For the second Rencontres du Climat (climate talks) session, Getlink brought together decision-makers, analysts and business leaders to discuss the impact of climate action by businesses on their cost of capital.
The cost of capital, an essential variable for businesses
The cost of capital is of vital importance for businesses. It influences investment and is one of the main criteria studied by investors since it is linked to the rate of return required by investors to finance projects. Obtaining a lower cost of money to finance a “green” asset than to finance a “brown” asset is therefore a major lever to encourage companies to carry out this decarbonisation operation, even if it appears more costly at first sight.
“The cost of capital is of vital importance if we want to finance new projects, so we have to ask ourselves about the impact of our climate actions on the cost of our capital. At Getlink we are very committed to the ecological transition: we are 93% aligned with the European taxonomy; however carrying out ‘green’ projects costs more than carrying out ‘brown’ projects. Running our rail freight trains all over Europe on rapeseed oil residues costs more than heavy fuel oil,” said Yann Leriche, Getlink’s Chief Executive Officer.
If we are to make a success of the ecological transition, investors will have to do more to recognise the efforts made by the promoters of environmentally virtuous projects in order to create a “greenium” effect.
A lower cost of capital for green investments?
Ecological transition comes at a cost and will require significant investment. The International Energy Agency has estimated the cost at $5,000 billion by 2030, to be channelled primarily into green infrastructure and renewable energies. In the absence of a carbon tax that would put a price on the carbon emitted by businesses, the leverage of a lower cost of capital for “green” businesses is a necessity for the various economic players.
Sébastien Pouget, Professor of Finance at the TSE, refers nevertheless to several studies which show that “over the last 15 years, green businesses have had slightly lower profitability than brown businesses”. These studies are often conducted on the so-called secondary market, which is less relevant than the primary market monitored by investors.
Financing the ecological transition is therefore crucial to its success, and finance must also make the transition to redirect investment towards green activities.
The need to adapt financial rules to ecological transition
The financial sector is very concerned about the issue of ecological transition and it is “one of the best investment opportunities for our clients in future years”, said Estelle Castres, Blackrock Managing Director for France, Belgium and Luxembourg. For the financial sector, three key factors need to be taken into account in respect of ecological transition: technological innovation, consumer preference and favourable regulation.

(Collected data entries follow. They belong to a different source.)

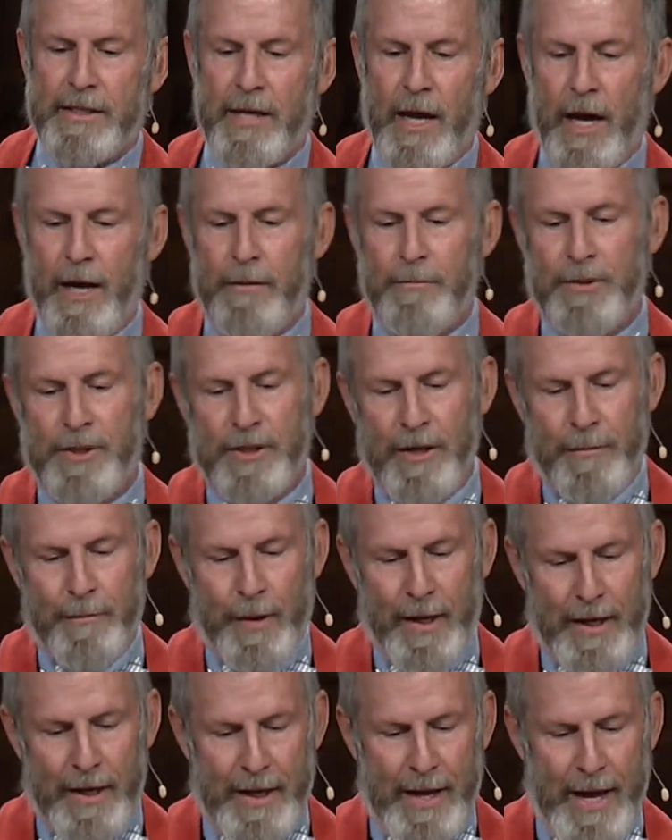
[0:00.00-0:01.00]
time
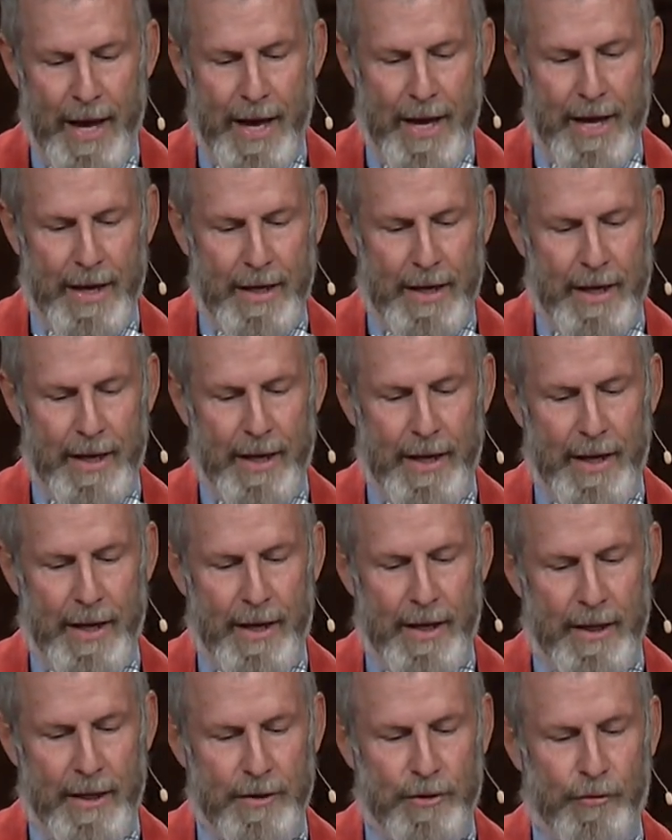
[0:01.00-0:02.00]
somebody had
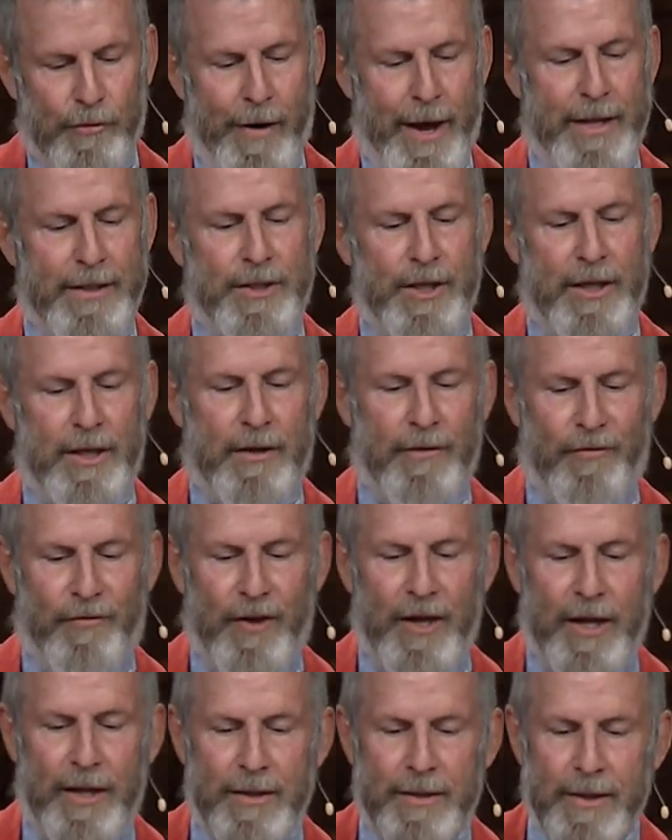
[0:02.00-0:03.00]
a, a tragic
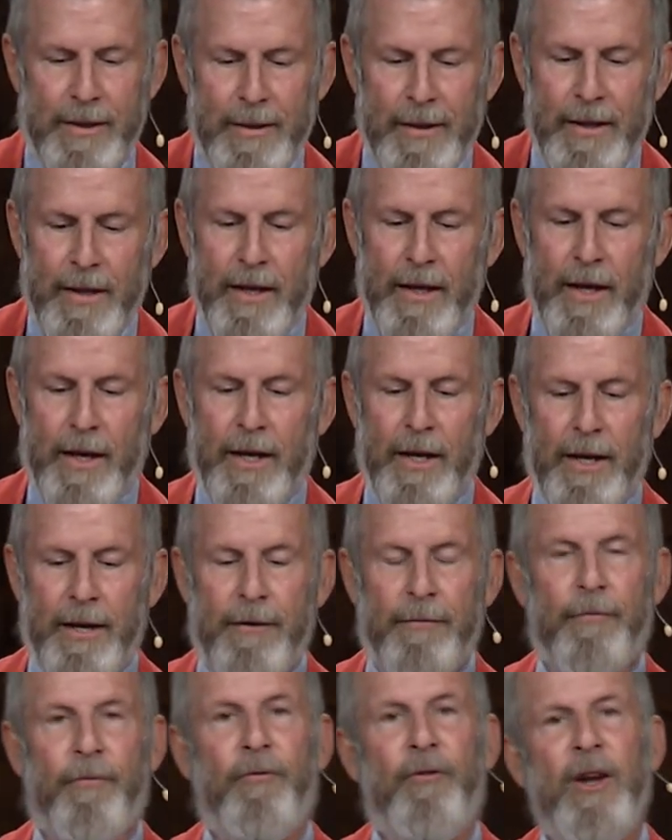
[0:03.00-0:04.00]
event.
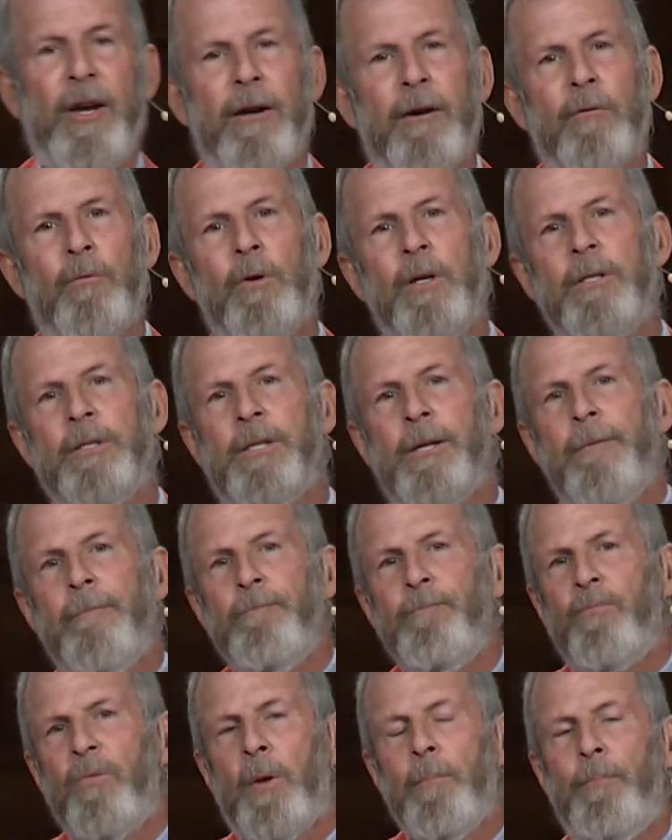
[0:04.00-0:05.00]
Uh, fear was
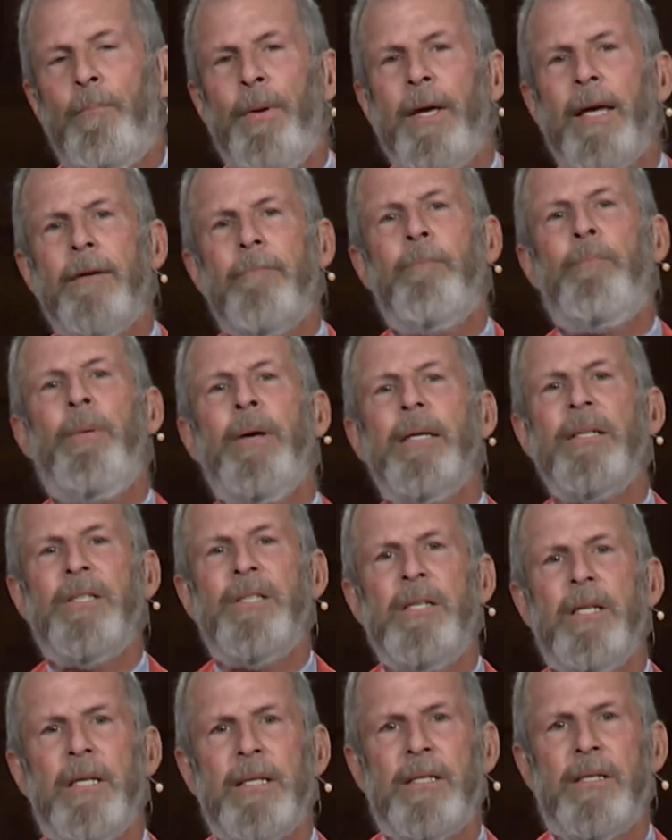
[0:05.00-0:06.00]
big
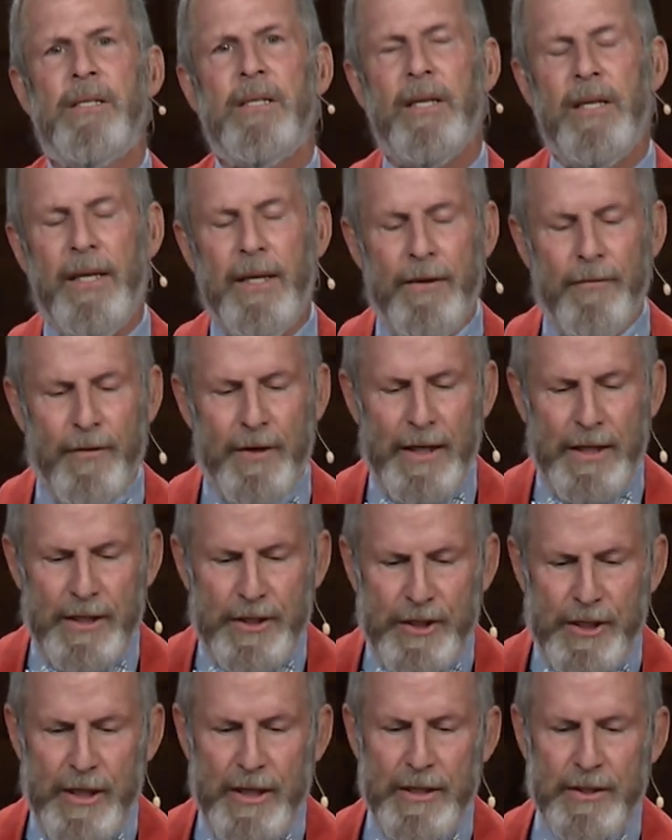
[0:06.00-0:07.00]
business even in
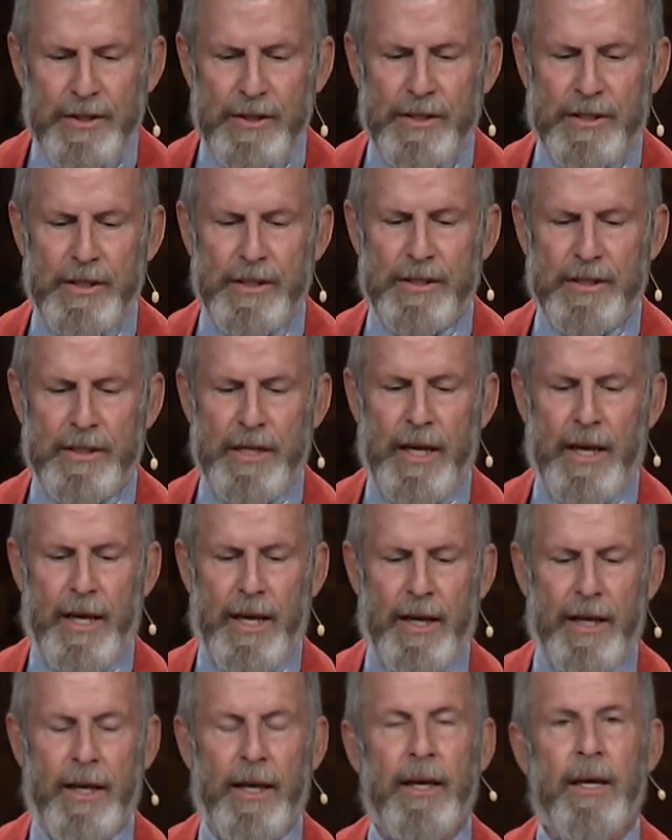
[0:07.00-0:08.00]
Jesus'
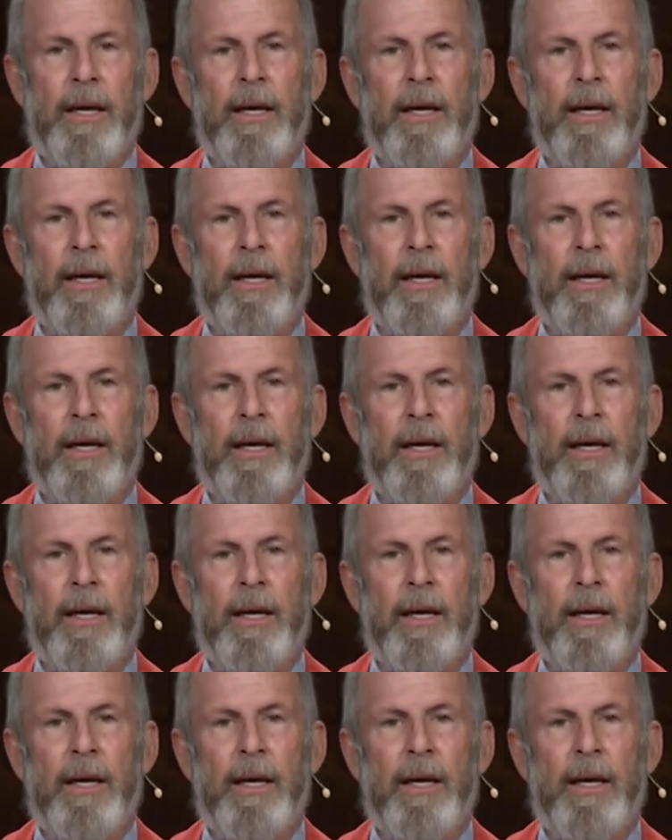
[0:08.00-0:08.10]
day.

Nevertheless, Yann Leriche believes that “finance is not evolving fast enough, and the financial toolbox is totally disconnected from the ESG toolbox. This is what led Getlink to create the decarbonised margin”. The CAPM (Capital Asset Pricing Model) is still the method used by financial investors to calculate a business’s profitability. In theory, the standard model incorporates climate issues like all other risks. However, this model increases the cost of capital in relation to non-diversifiable risk and is not suitable for investments in green activities.
These financial models need to evolve rapidly in order to take account of climate risk as a financial risk. Certain investment strategies have been put in place by financial players, such as Blackrock, which has introduced a “brown to green” strategy help investors decarbonise their investments.
Centralising initiatives and harmonising financial rules must be the next step if the ecological transition is to be supported by the sector and lead to a reduction in the cost of capital for virtuous businesses.